Bae masih berusaha berenang di sebelah Bayu, kayu itu, sudah lepas dari pegangannya. Bayu kaget melihat perilaku Bae. Dengan berteriak Bayu meminta Bae untuk memegang kayu sepotong itu.
Tiba-tiba datang ombak lain, tidak kalah besarnya dengan ombak yang terakhir. Berdua mereka terbang terbawa kepuncak ombak. Bayu masih melihat Bae disebelahnya, berjarak tiga meter. Dipuncak ombak, lalu tiba-tiba mereka meluncur dengan kecepatan tinggi.

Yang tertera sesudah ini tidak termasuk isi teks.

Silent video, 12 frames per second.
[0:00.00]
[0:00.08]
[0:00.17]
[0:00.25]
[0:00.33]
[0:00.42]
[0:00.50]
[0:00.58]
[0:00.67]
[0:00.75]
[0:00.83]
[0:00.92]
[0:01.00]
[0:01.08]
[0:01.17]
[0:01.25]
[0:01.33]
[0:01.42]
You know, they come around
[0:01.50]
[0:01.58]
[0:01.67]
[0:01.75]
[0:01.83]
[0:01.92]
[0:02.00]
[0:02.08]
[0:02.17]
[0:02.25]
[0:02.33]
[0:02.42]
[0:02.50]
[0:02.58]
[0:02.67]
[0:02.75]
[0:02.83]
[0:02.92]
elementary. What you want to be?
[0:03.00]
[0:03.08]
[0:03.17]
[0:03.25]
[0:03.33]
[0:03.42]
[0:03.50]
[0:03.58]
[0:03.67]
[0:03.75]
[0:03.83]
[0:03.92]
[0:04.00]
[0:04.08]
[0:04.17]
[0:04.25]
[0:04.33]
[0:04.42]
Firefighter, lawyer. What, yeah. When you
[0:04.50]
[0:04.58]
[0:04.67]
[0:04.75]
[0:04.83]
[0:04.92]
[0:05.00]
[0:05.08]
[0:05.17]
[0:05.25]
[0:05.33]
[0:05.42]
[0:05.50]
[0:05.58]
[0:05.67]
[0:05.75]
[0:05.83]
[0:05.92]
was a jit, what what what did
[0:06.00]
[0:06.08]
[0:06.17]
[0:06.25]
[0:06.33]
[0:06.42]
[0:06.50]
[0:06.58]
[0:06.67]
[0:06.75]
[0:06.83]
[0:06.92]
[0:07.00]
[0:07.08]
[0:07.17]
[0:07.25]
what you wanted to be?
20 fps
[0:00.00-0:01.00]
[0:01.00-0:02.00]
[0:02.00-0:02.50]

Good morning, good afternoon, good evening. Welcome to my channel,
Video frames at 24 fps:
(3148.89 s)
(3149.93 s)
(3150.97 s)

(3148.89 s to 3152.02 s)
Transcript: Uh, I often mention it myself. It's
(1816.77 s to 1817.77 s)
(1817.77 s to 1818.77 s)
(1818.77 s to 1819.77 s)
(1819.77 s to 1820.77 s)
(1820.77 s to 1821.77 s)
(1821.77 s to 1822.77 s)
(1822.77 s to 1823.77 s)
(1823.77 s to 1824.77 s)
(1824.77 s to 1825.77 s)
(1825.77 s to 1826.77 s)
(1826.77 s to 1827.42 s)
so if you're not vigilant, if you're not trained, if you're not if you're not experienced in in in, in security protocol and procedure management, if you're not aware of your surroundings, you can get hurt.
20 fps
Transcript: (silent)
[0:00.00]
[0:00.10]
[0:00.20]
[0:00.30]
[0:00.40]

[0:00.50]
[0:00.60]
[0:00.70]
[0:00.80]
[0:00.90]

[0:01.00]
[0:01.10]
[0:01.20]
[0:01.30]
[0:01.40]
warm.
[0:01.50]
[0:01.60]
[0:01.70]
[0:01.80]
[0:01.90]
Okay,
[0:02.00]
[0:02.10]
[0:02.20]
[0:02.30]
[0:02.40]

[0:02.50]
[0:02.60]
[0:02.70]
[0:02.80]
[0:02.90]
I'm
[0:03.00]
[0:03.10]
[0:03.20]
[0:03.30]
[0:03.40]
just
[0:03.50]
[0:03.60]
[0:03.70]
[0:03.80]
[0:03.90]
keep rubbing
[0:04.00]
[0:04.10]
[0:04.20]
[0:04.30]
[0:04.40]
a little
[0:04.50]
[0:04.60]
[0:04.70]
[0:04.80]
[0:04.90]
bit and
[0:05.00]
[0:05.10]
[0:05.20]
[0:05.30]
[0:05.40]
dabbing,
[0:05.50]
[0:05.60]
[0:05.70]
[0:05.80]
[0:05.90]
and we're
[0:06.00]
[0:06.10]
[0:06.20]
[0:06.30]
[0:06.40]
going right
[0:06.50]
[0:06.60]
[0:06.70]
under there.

Bayu, tidak melihat Bae lagi. Bae hilang entah kemana. Dengan sekuat sisa tenaga yang ada Bayu menjerit, meneriakkan nama Bae. Teriakan yang sia-sia, teriakan yang gaungnya hilang ditelan suara gemuruh ombak besar. Lalu, senyap. Tidak ada jawaban dari Bae. Bae hilang ditelan ombak besar.
*****
November 2018.
Udara di bulan November tetap mendung, hujan masih turun setiap hari, angin tetap dengan kencangnya menyerbu pantai, ombak masih tetap besar.
Di Dermaga, Bayu dan Muti serta anak semata wayang mereka Mega melarung kembang setangkai, sebagai pertanda mereka menziarahi orang-orang yang mereka cintai. Ada Bapak Bae yang terkubur di sana, ada Haji Rauf yang tidak pernah kembali  ketika melaut. Namun, bagi Bayu. Peristiwa ziarah ini, bukan hanya sekedar itu. Ada sosok yang dia ziarahi yang tidak pernah dia ceritakan pada siapapun. Sosok Bae.
Dari Bae lah Bayu mengerti apa arti cinta, apa arti membalas budi. Dengan cinta Bae pada Muti, Bayu berusaha menggenapkan cintanya pada Muti dengan cinta yang tiada bertepi. Dengan balas budinya Bae pada Haji Rauf, maka Bayu berusaha membalas budi pada Bae, dengan menjaga Muti sebaik dan semampu yang dia dapat lakukan.